India Should Realise That Trade And Opening Borders Can Address Kashmir Dispute
What happened in the Valley was hair-raising enough to shock the world and drag Pakistan back into its national position of challenging India.
by Khaled Ahmed
Pakistan was supposed to become like India if it wanted to survive. India’s former foreign affairs minister, Yashwant Sinha, used to point out that while India had fought a war with China in 1962 and still had territorial disputes with it, China was India’s largest trading partner. Today, Sinha is not a part of the BJP. And, instead of Pakistan following India, India is becoming like Pakistan.
Pakistan refuses to budge from its revisionist track. It keeps on fighting sub-nuclear wars with India and hurting its economy. It has disputes with India, but so has Bangladesh. But Bangladesh doesn’t challenge its bigger neighbour like Pakistan. Look at the figures: Pakistan’s foreign exchange reserves stood at $15 billion in October 2019, while Bangladesh’s reserves were $32.93 billion in 2018. Bangladesh’s economy is expected to grow at 7.2 per cent in 2019, and around 6.8 per cent in 2020. Pakistan is in the IMF’s oxygen tent for the coming years given its indebtedness.

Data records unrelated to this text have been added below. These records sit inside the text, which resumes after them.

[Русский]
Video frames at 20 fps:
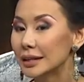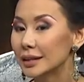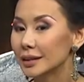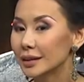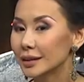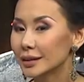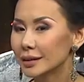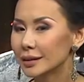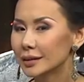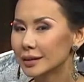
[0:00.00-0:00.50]

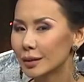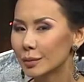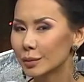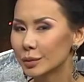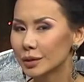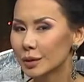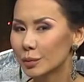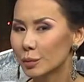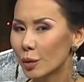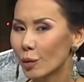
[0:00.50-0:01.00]
и там
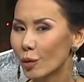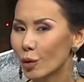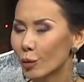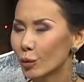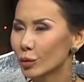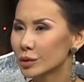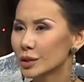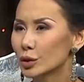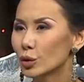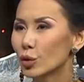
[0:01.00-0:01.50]
было,
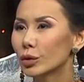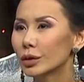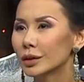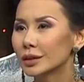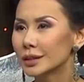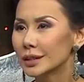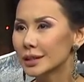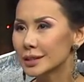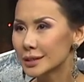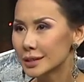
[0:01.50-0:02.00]
по-моему, где-то около
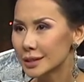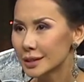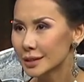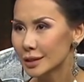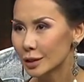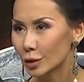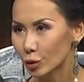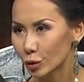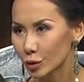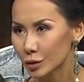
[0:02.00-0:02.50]
30
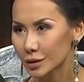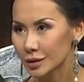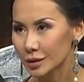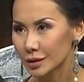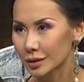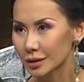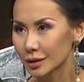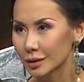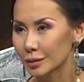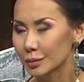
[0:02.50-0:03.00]

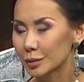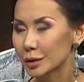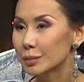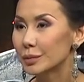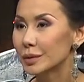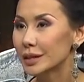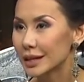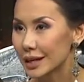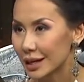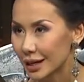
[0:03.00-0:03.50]

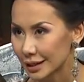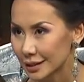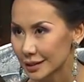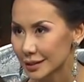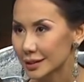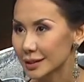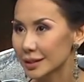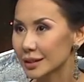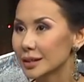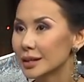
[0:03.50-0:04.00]

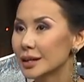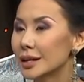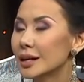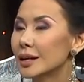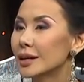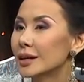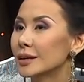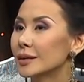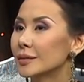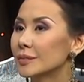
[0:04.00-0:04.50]
сельхозпредприятий. Э,
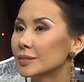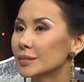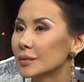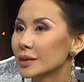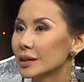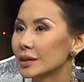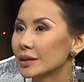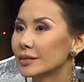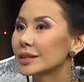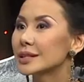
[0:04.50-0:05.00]
27,
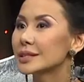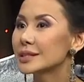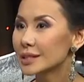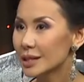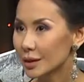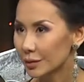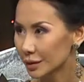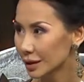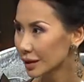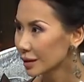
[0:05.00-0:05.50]
если 27,
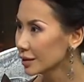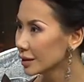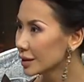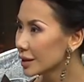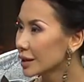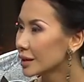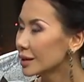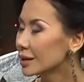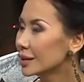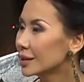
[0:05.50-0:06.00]
память да? не
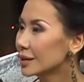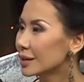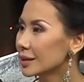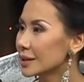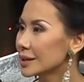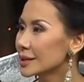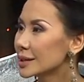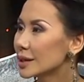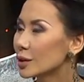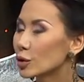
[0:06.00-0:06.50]
изменяет, а,
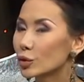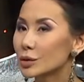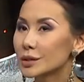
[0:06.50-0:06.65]
uh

Despite being in the US’s anti-China camp, bilateral trade between India and China is set to cross $100 billion in 2019. Pakistan didn’t listen to Sinha — today India too doesn’t — and its defence budget is 3.6 per cent of its GDP. But according to the World Bank figures for 1988 to 2003, Pakistan’s military expenditure represented 25-29 per cent of the Central government expenditure, and 6-7 per cent of its gross national income. On the other hand, India’s defence budget is 1.6 per cent of GDP, while Bangladesh’s is 1.4 per cent.
The “rejected economist” Atif Mian said in The New York Times, “Pakistan’s economy, like the aeroplane, has crashed 13 times in the last 60 years, each time requiring an IMF bailout. It wasn’t always so. During the 1980s, in per capita terms, Pakistan was richer than India, China and Bangladesh by 15, 38 and 46 per cent. Today Pakistan is the poorest.”
In 1948, Pakistan’s trade with India formed 56 per cent of its exports and 32 per cent of imports. In 2018, the bilateral trade between Pakistan and India was merely 2.76 per cent and 0.35 per cent of their global trade. In 2018, Pakistan even banned border trade with India after the latter abrogated Article 370 of its Constitution.
When Imran Khan became prime minister of Pakistan he called on his Indian counterpart Narendra Modi to “normalise” relations because Pakistan wanted to trade rather than fight. But, Modi was busy getting rid of Article 370 even as Khan got together with his army chief General Bajwa to open the Kartarpur Sahib shrine for Indian visitors.
What happened in the Valley was hair-raising enough to shock the world and drag Pakistan back into its national position of challenging India. Soon, both Khan and Modi faced their own separate challenges on the economy, one going into the IMF tent, the other getting hit from low growth and weakening political strength in states.
Khan has failed to get the world to support his plaint about the abrogation of Article 370; not even the so-called Islamic world is willing to stand with him on the Kashmir dispute. Yet, Pakistan feels less challenged today on the eastern front than on its western boundary. Once considered Pakistan’s “strategic depth”, Afghanistan has emerged as the most unpredictable counter in Pakistan’s foreign policy game-plan. India is there in Kabul and is close to Iran as well.
Once the Americans leave, the Kabul government will fall, handing it over to the Taliban and their al Qaeda and ISIS soldiers. They will milk both India and Pakistan, but will endanger Pakistan more with their ideology which blends dangerously with Pakistan’s “weak” territories abutting the Durand Line. Pakistan, which is planning to hold the next summit of the defunct regional trading bloc SAARC in Islamabad in 2020, must convince India that through trade and opening of borders, the dispute of Kashmir can be laid to rest.
The writer is consulting editor, Newsweek Pakistan.